JP5454982B2 - Vertical water meter - Google Patents

Description

  The present invention relates to a vertical water meter in which a rectifier is arranged on the lower coaxial side of an impeller, a fluid flows from the rectifier to the impeller side, and a flow rate is measured based on rotation of the impeller.

  As a rectifier provided in a conventional vertical water meter, a cylindrical wall that guides fluid to the impeller, a central rectifier that is disposed at the center of the cylindrical wall and supports the impeller, and a cylinder from the central rectifier to the cylinder There are known ones including a plurality of rectifying walls extending radially toward a wall (see, for example, Patent Document 1).

JP 2006-29795 A ([0029], FIG. 4)

  By the way, for water meters, the instrumental difference test is conducted based on the specific measuring instrument verification inspection rules (cited in JIS B 8570-2: 2005) of the Measurement Law, and the instrumental error is within the specified flow rate range.

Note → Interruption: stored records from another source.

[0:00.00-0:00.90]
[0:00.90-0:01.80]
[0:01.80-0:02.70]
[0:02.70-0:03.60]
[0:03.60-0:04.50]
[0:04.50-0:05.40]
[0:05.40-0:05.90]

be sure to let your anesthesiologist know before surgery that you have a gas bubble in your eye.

The standard for success is not exceeding. However, in recent years, there has been a demand for the development of a high-precision vertical water meter that not only exceeds the test tolerance but also reduces the instrumental error.

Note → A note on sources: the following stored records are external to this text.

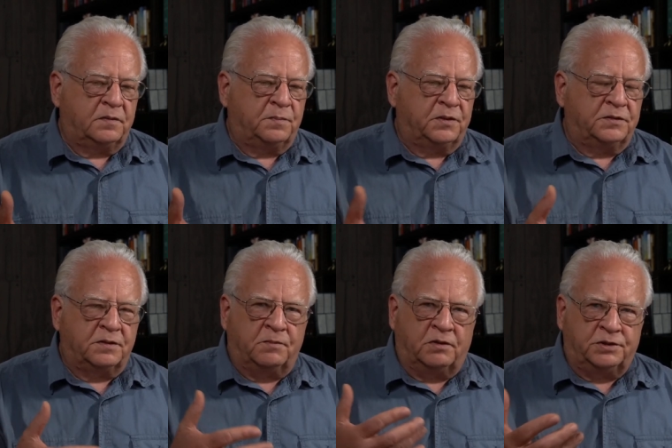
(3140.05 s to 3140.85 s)
to produce
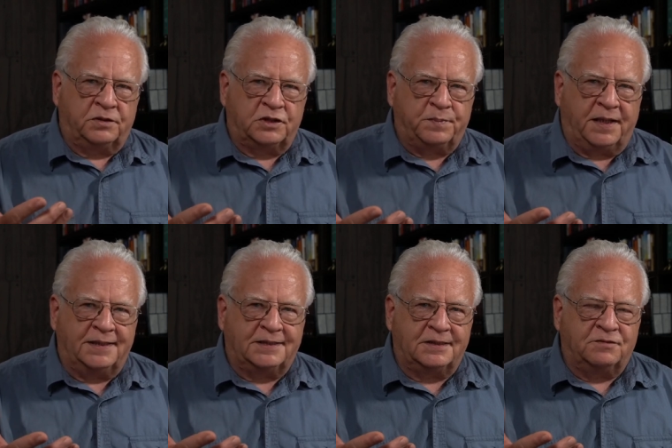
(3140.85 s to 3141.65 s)
emotional
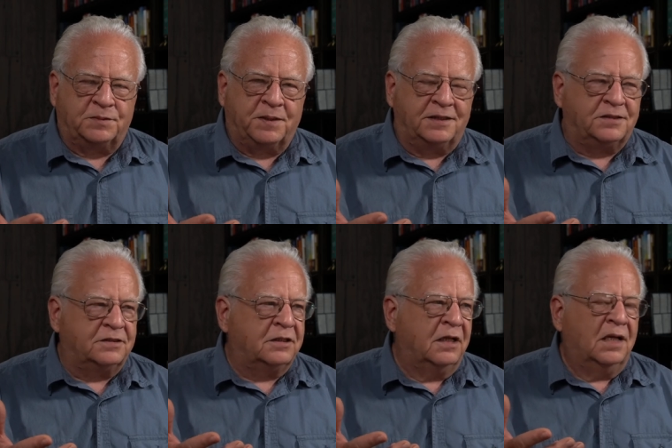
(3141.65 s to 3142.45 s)
response, responses,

  This invention is made | formed in view of the said situation, and it aims at provision of the vertical water meter which can improve a measurement precision conventionally.

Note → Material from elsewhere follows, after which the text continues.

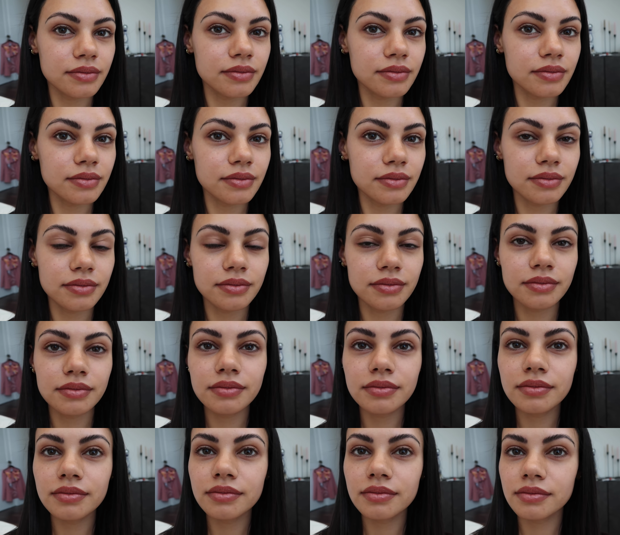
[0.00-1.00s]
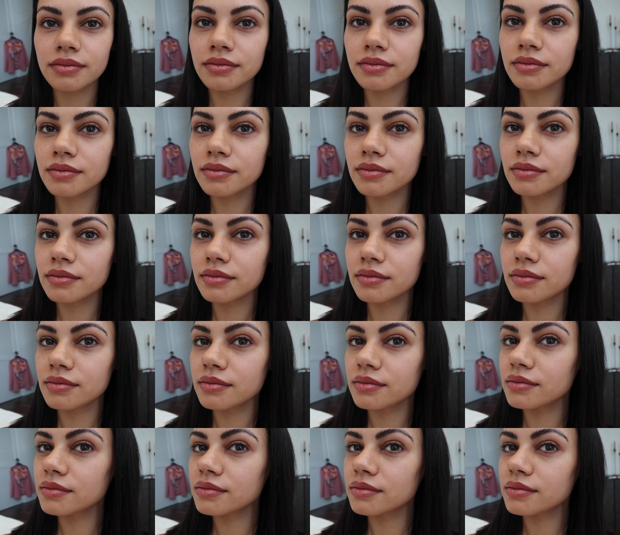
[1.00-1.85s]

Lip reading: No one is speaking in this clip.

The vertical water meter according to the invention of claim 1 is provided with a rectifier formed by radially dividing the inside of a cylindrical wall on the lower coaxial side of the impeller, and from a horizontal inlet to a lower surface opening of the rectifier. In a vertical water meter in which the fluid flowing into the introduction path from the inlet passes through the rectifier and the impeller in this order and is discharged from the outlet, the rectifier has a cylindrical wall. Outwardly located on the opposite side of the inlet and projecting horizontally from the lower end of the cylindrical wall toward the center of the cylindrical wall and covering a part of the fluid passage area formed inside the cylindrical wall from below It is characterized in that a restriction wall is provided.

The invention of claim 2 is the vertical water meter according to claim 1, inward regulating wall is toward the both sides along the circumferential direction of the cylindrical wall from the farthest position relative to the inlet of the cylindrical wall It is characterized in that it is formed so that the amount of protrusion to the center of the cylindrical wall becomes gradually smaller.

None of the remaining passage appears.